Nata-dera, Buddhistischer Tempel in Komatsu, Japan
Nata-dera ist ein buddhistischer Tempel in Komatsu, der in Kalksteinhöhlen und Felsen am Berghang liegt. Die Anlage erstreckt sich über mehrere Ebenen mit Gärten, Steinformationen und Gebäuden, die in die natürliche Umgebung eingebettet sind.
Ein Mönch gründete den Ort im Jahr 717 und brachte religiöse Lehren in die Region. Kriege beschädigten die Anlage später, bis eine lokale Herrscherfamilie sie Anfang des 17. Jahrhunderts wiederaufbaute.
Der Name geht auf die Sanskritwurzel zurück und verbindet den Ort mit einer Götterfigur der alten buddhistischen Überlieferung. Besucher sehen heute Statuen mit mehreren Armen und Gesichtern, die in den Hallen und Höhlen stehen und von lokalen Handwerkern aus Holz geschnitzt wurden.

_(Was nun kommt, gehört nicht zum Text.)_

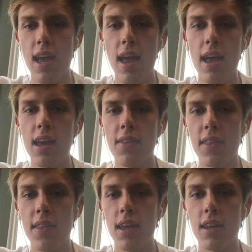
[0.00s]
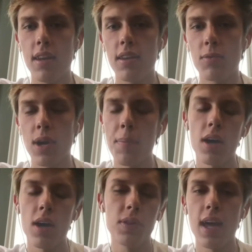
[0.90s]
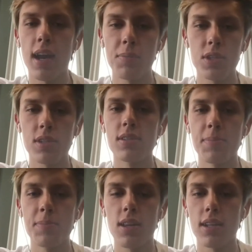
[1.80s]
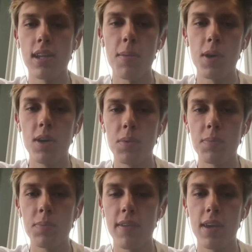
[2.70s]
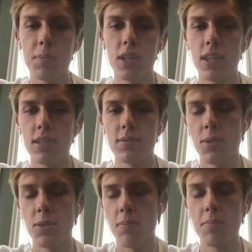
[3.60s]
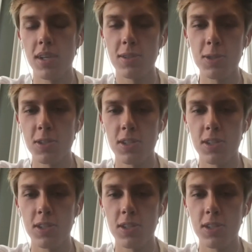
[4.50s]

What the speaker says: And then when I'm not doing that, I'm just spending a lot of time at home with my family, doing puzzles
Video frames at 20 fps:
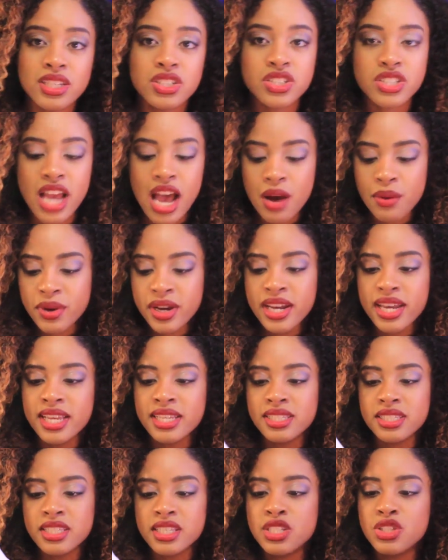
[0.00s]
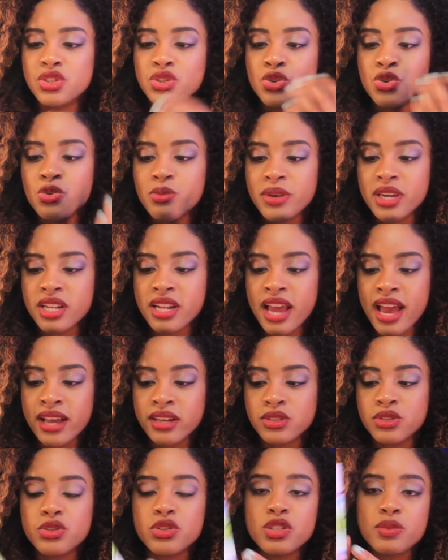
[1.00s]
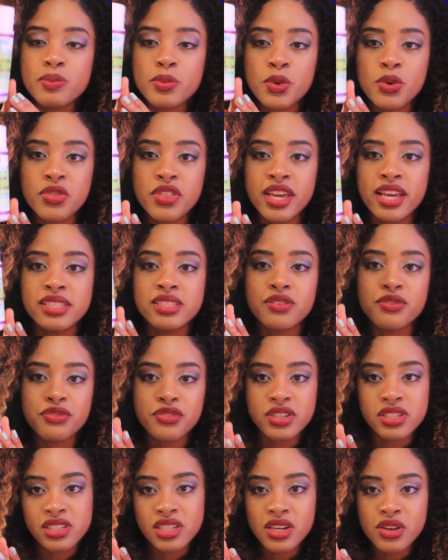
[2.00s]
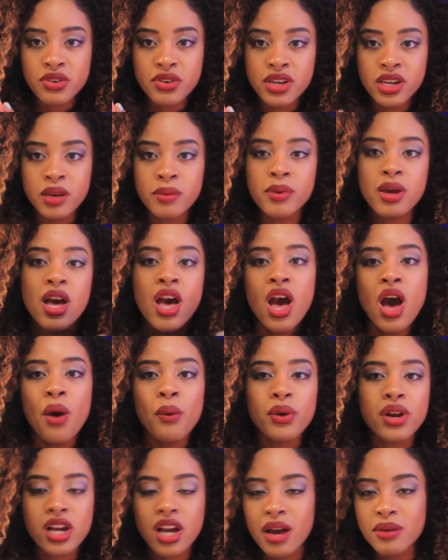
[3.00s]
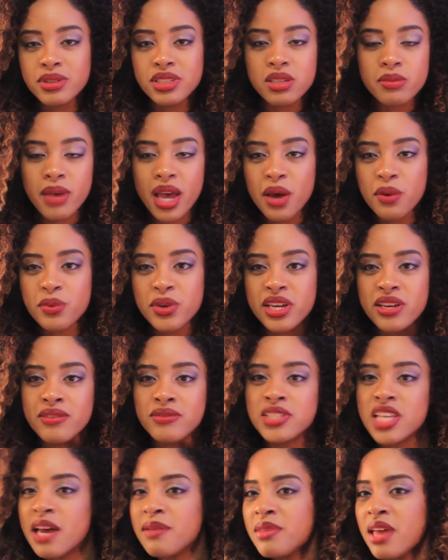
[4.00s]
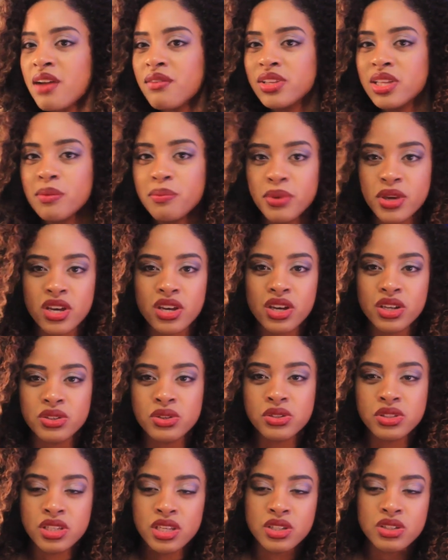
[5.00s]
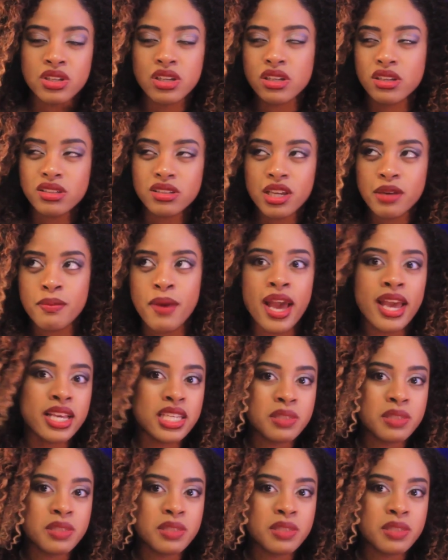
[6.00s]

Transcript: out the shower is this U B Natural Smoothing and Defrizzing Cream. When it comes to my leaves, I'm not really big on using my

Man erreicht den Tempel mit dem Auto in etwa 30 Minuten von der Autobahnausfahrt Komatsu aus. Der Zugang ist täglich zwischen Vormittag und Nachmittag möglich, wobei die Wege über mehrere Ebenen führen und festes Schuhwerk hilfreich ist.
Eine Statue mit tausend Armen bleibt fast immer hinter geschlossenen Türen verborgen und wird nur alle 33 Jahre der Öffentlichkeit gezeigt. Die letzte Gelegenheit war im Jahr 2017, als der Ort sein 1300-jähriges Bestehen feierte.